[PROBLEM DETAILS]:
Print the records exactly and in full, please; the pictures stay out.

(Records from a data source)
——————

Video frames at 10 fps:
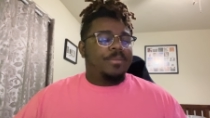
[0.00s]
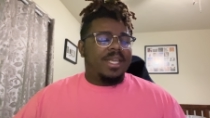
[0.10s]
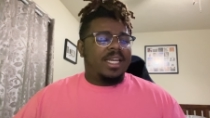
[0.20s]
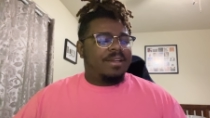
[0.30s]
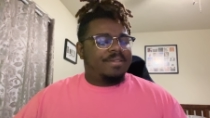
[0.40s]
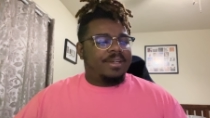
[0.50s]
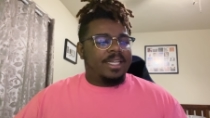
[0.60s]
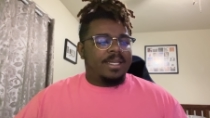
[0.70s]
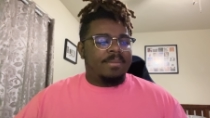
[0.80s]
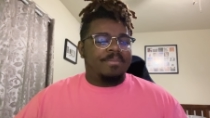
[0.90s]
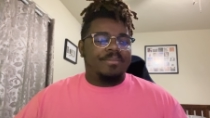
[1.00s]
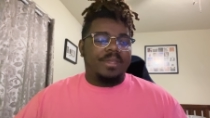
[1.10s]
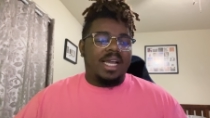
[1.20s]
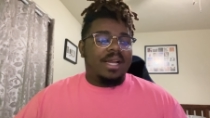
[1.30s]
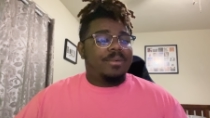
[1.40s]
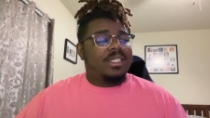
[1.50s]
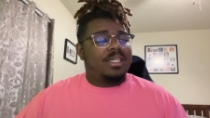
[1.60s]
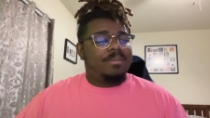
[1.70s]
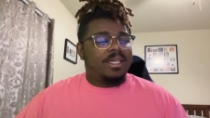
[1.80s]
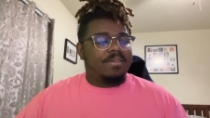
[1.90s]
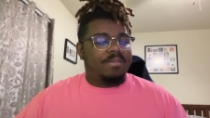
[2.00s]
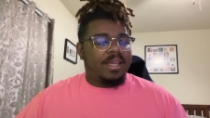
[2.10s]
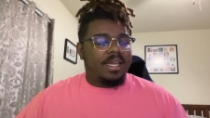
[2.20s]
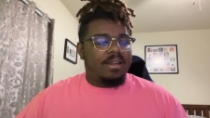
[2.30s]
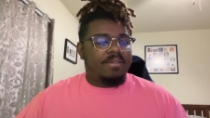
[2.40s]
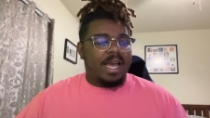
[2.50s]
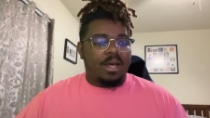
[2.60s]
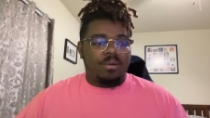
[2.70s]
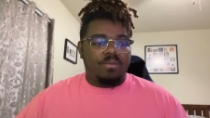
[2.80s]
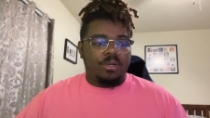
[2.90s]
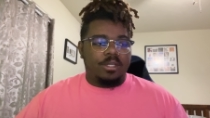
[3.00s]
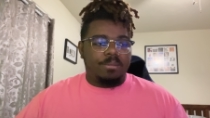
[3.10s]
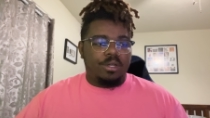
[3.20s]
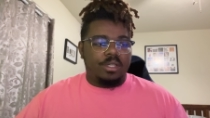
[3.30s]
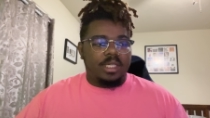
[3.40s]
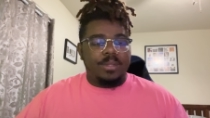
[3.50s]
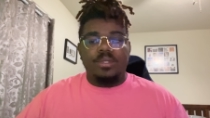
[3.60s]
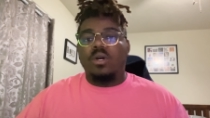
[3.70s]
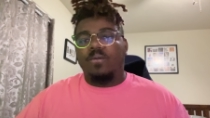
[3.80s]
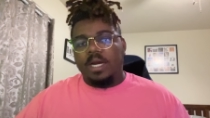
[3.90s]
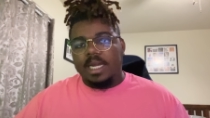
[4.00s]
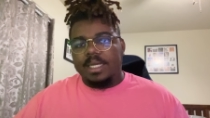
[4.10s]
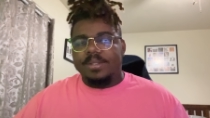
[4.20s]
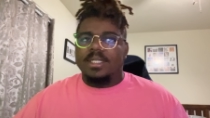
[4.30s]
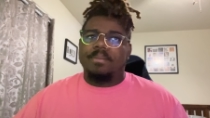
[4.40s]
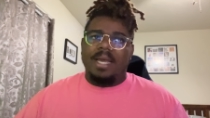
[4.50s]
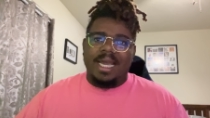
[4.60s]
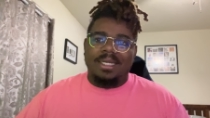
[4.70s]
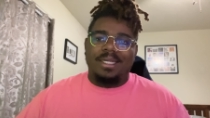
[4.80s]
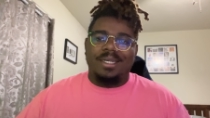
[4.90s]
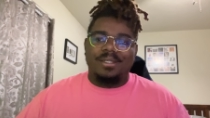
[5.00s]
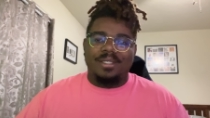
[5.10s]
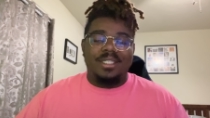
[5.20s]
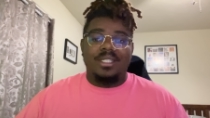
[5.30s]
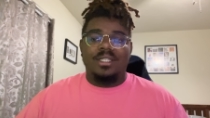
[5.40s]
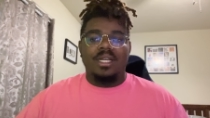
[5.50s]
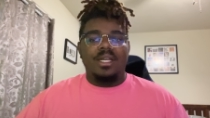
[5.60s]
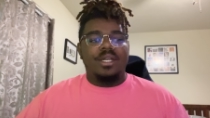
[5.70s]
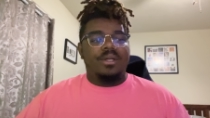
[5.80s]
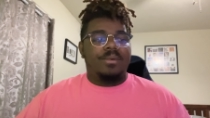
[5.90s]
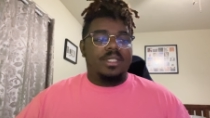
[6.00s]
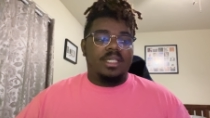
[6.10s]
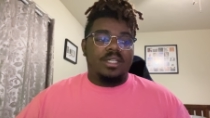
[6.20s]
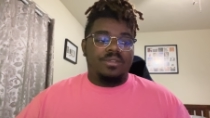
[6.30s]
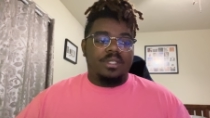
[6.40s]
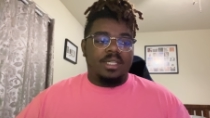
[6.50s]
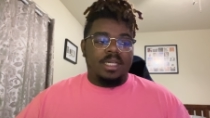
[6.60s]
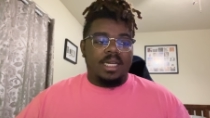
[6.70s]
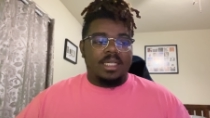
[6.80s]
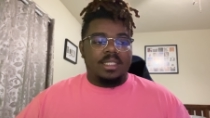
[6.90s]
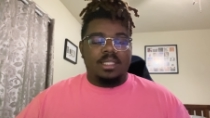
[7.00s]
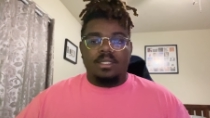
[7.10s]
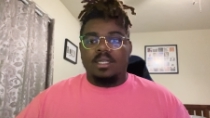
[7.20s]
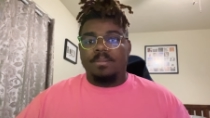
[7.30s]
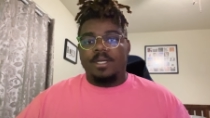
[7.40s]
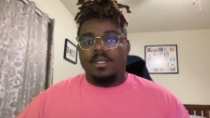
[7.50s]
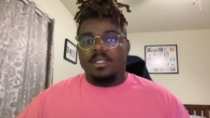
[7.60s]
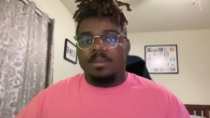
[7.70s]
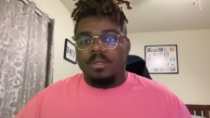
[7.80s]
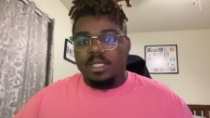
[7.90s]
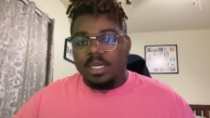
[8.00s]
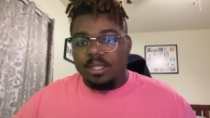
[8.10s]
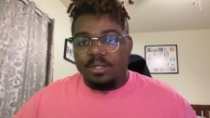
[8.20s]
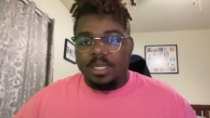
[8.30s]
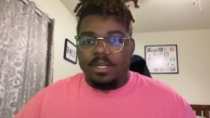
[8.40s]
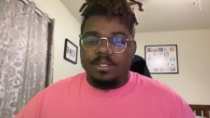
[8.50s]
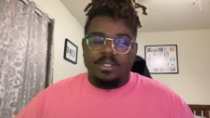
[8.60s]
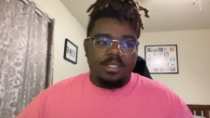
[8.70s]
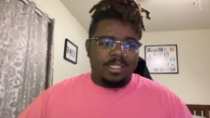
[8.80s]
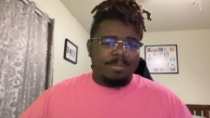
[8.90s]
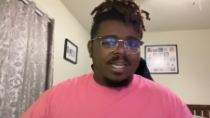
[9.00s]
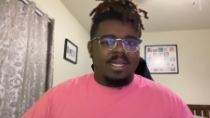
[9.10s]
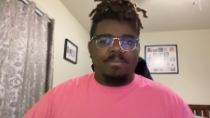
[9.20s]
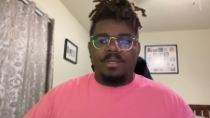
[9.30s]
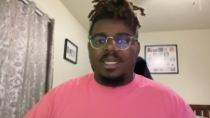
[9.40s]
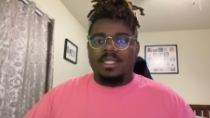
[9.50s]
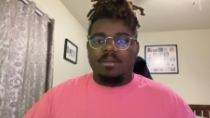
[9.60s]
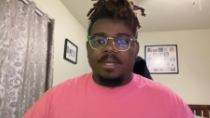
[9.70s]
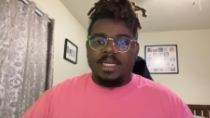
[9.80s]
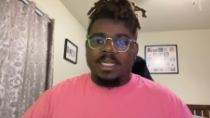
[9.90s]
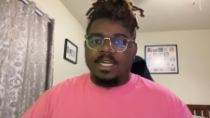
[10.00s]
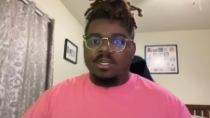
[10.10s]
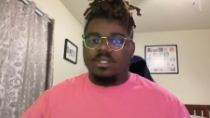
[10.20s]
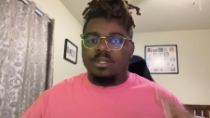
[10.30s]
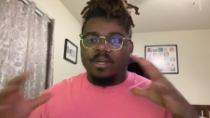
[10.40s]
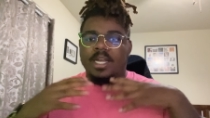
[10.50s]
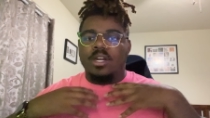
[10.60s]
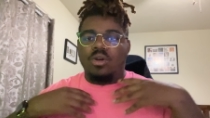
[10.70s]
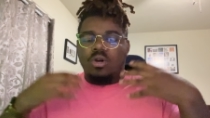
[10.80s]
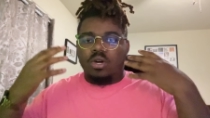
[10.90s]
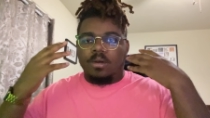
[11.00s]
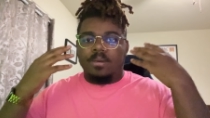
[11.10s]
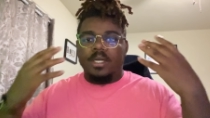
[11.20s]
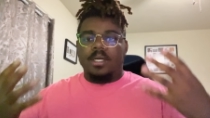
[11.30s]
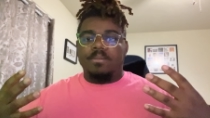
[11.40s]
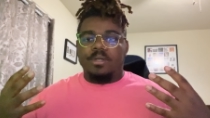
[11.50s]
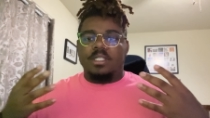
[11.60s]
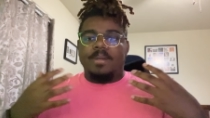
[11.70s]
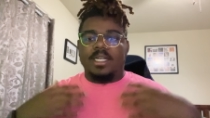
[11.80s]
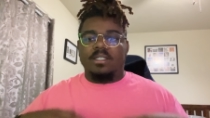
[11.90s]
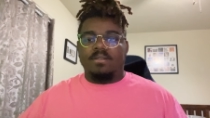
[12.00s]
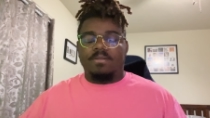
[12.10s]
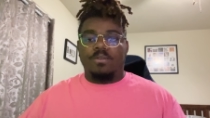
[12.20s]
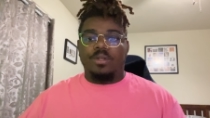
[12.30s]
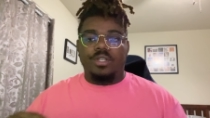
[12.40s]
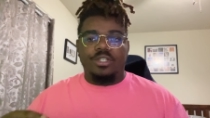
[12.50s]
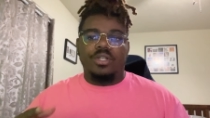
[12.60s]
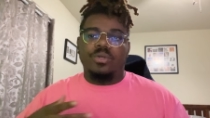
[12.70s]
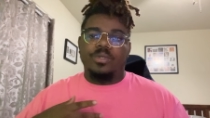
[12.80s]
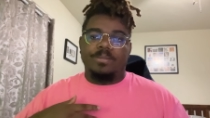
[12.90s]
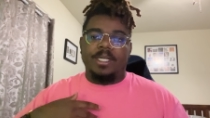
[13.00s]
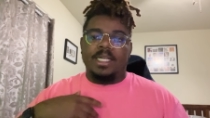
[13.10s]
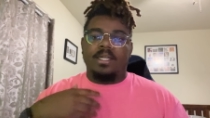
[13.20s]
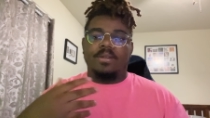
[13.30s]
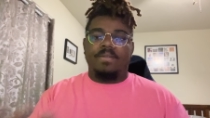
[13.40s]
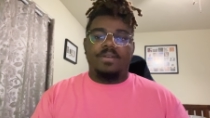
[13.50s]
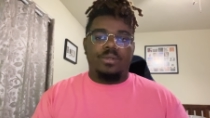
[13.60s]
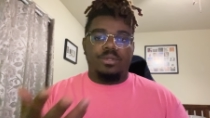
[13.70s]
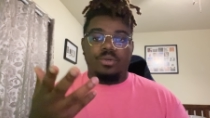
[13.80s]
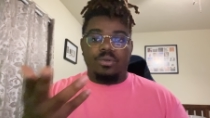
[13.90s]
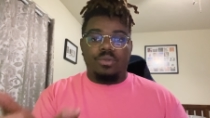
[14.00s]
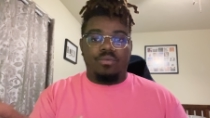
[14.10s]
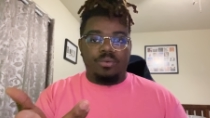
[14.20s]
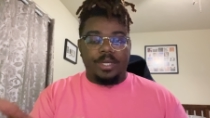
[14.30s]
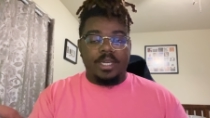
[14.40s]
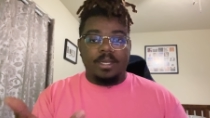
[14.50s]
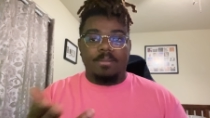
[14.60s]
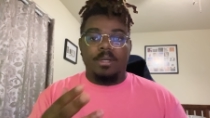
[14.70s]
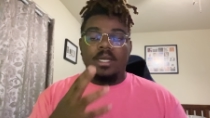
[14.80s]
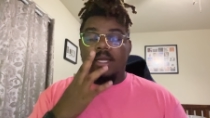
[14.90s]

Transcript: And for him, I wasn't a big fan of Out of Work Mark. He was all right. He wasn't a bad character. He just wasn't interesting as compared to some of the other characters, despite him being the main character and our perspective for the show was being filtered through him.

——————

[SOLVED EXERCISE]:
Video frames at 10 fps:
[0.00s]
[0.10s]
[0.20s]
[0.30s]
[0.40s]
[0.50s]
[0.60s]
[0.70s]
[0.80s]
[0.90s]
[1.00s]
[1.10s]
[1.20s]
[1.30s]
[1.40s]
[1.50s]
[1.60s]
[1.70s]
[1.80s]
[1.90s]
[2.00s]
[2.10s]
[2.20s]
[2.30s]
[2.40s]
[2.50s]
[2.60s]
[2.70s]
[2.80s]
[2.90s]
[3.00s]
[3.10s]
[3.20s]
[3.30s]
[3.40s]
[3.50s]
[3.60s]
[3.70s]
[3.80s]
[3.90s]
[4.00s]
[4.10s]
[4.20s]
[4.30s]
[4.40s]
[4.50s]
[4.60s]
[4.70s]
[4.80s]
[4.90s]
[5.00s]
[5.10s]
[5.20s]
[5.30s]
[5.40s]
[5.50s]
[5.60s]
[5.70s]
[5.80s]
[5.90s]
[6.00s]
[6.10s]
[6.20s]
[6.30s]
[6.40s]
[6.50s]
[6.60s]
[6.70s]
[6.80s]
[6.90s]
[7.00s]
[7.10s]
[7.20s]
[7.30s]
[7.40s]
[7.50s]
[7.60s]
[7.70s]
[7.80s]
[7.90s]
[8.00s]
[8.10s]
[8.20s]
[8.30s]
[8.40s]
[8.50s]
[8.60s]
[8.70s]
[8.80s]
[8.90s]
[9.00s]
[9.10s]
[9.20s]
[9.30s]
[9.40s]
[9.50s]
[9.60s]
[9.70s]
[9.80s]
[9.90s]
[10.00s]
[10.10s]
[10.20s]
[10.30s]
[10.40s]
[10.50s]
[10.60s]
[10.70s]
[10.80s]
[10.90s]
[11.00s]
[11.10s]
[11.20s]
[11.30s]
[11.40s]
[11.50s]
[11.60s]
[11.70s]
[11.80s]
[11.90s]
[12.00s]
[12.10s]
[12.20s]
[12.30s]
[12.40s]
[12.50s]
[12.60s]
[12.70s]
[12.80s]
[12.90s]
[13.00s]
[13.10s]
[13.20s]
[13.30s]
[13.40s]
[13.50s]
[13.60s]
[13.70s]
[13.80s]
[13.90s]
[14.00s]
[14.10s]
[14.20s]
[14.30s]
[14.40s]
[14.50s]
[14.60s]
[14.70s]
[14.80s]
[14.90s]

Transcript: And for him, I wasn't a big fan of Out of Work Mark. He was all right. He wasn't a bad character. He just wasn't interesting as compared to some of the other characters, despite him being the main character and our perspective for the show was being filtered through him.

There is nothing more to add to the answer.